▸ WHAT YOU NEED TO DO
Would you output the listing exactly, with every image omitted?

***** DATA SHOWN *****

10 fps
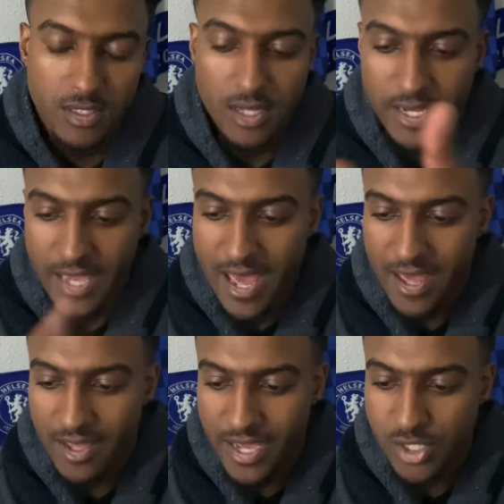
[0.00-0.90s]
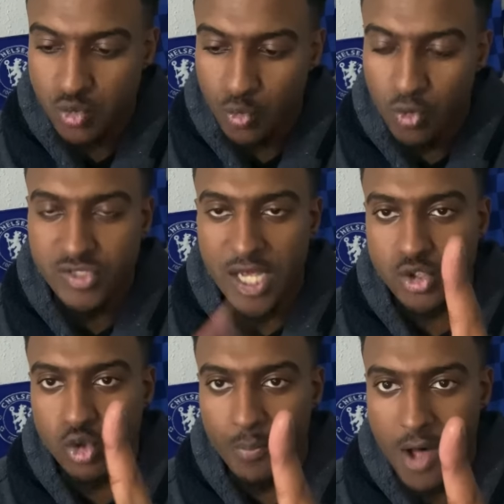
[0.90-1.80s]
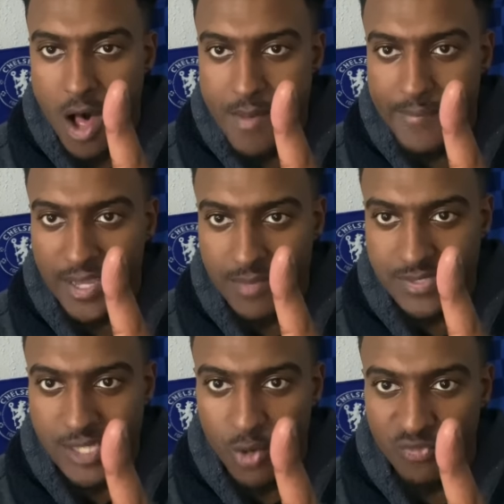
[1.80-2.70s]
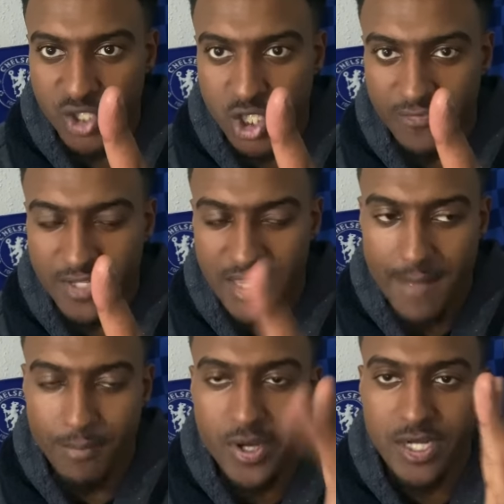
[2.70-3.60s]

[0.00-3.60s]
against Wolves, I saw Palmer become selfish after that point.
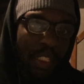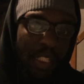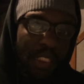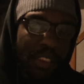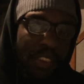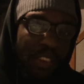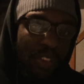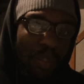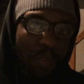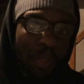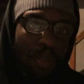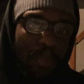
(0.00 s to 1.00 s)
Like it's just
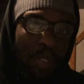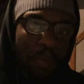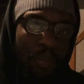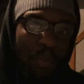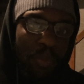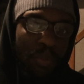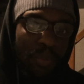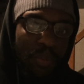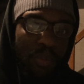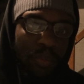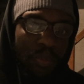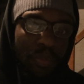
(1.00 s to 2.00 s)
so many people
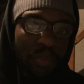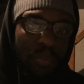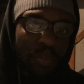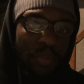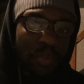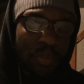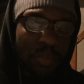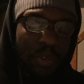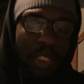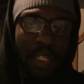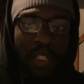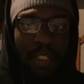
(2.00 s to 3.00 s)

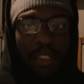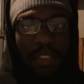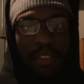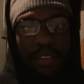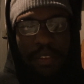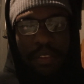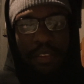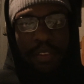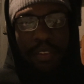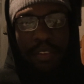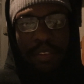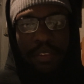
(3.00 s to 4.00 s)
that
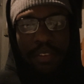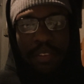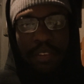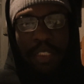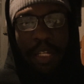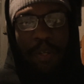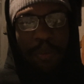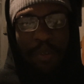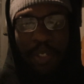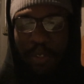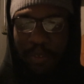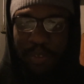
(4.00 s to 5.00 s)
I
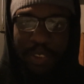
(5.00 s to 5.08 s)
don't know.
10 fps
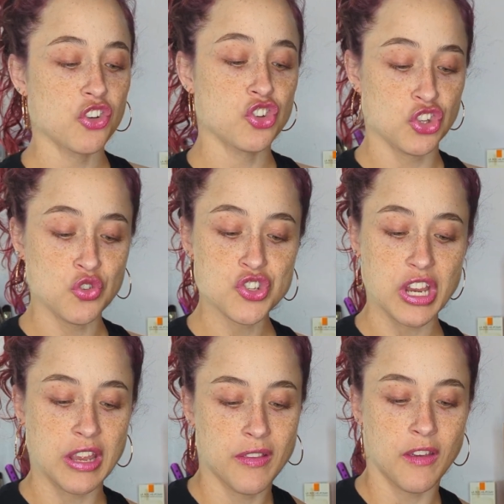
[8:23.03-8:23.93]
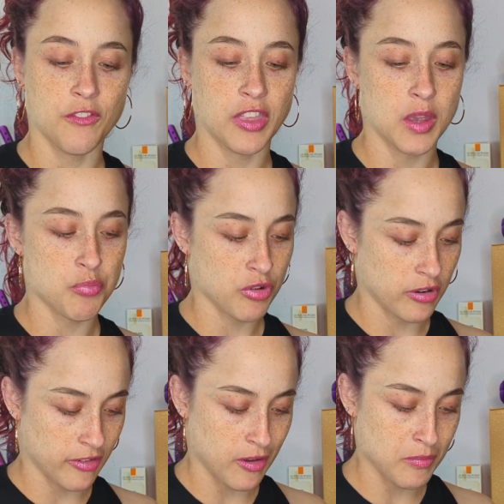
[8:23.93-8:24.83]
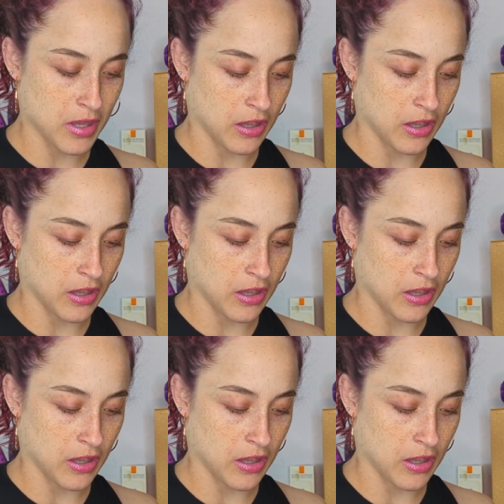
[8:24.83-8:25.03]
2 shades of the Prism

*****

▸ OUTPUT OF THE TASK
10 fps
[0.00-0.90s]
[0.90-1.80s]
[1.80-2.70s]
[2.70-3.60s]

[0.00-3.60s]
against Wolves, I saw Palmer become selfish after that point.
(0.00 s to 1.00 s)
Like it's just
(1.00 s to 2.00 s)
so many people
(2.00 s to 3.00 s)

(3.00 s to 4.00 s)
that
(4.00 s to 5.00 s)
I
(5.00 s to 5.08 s)
don't know.
10 fps
[8:23.03-8:23.93]
[8:23.93-8:24.83]
[8:24.83-8:25.03]
2 shades of the Prism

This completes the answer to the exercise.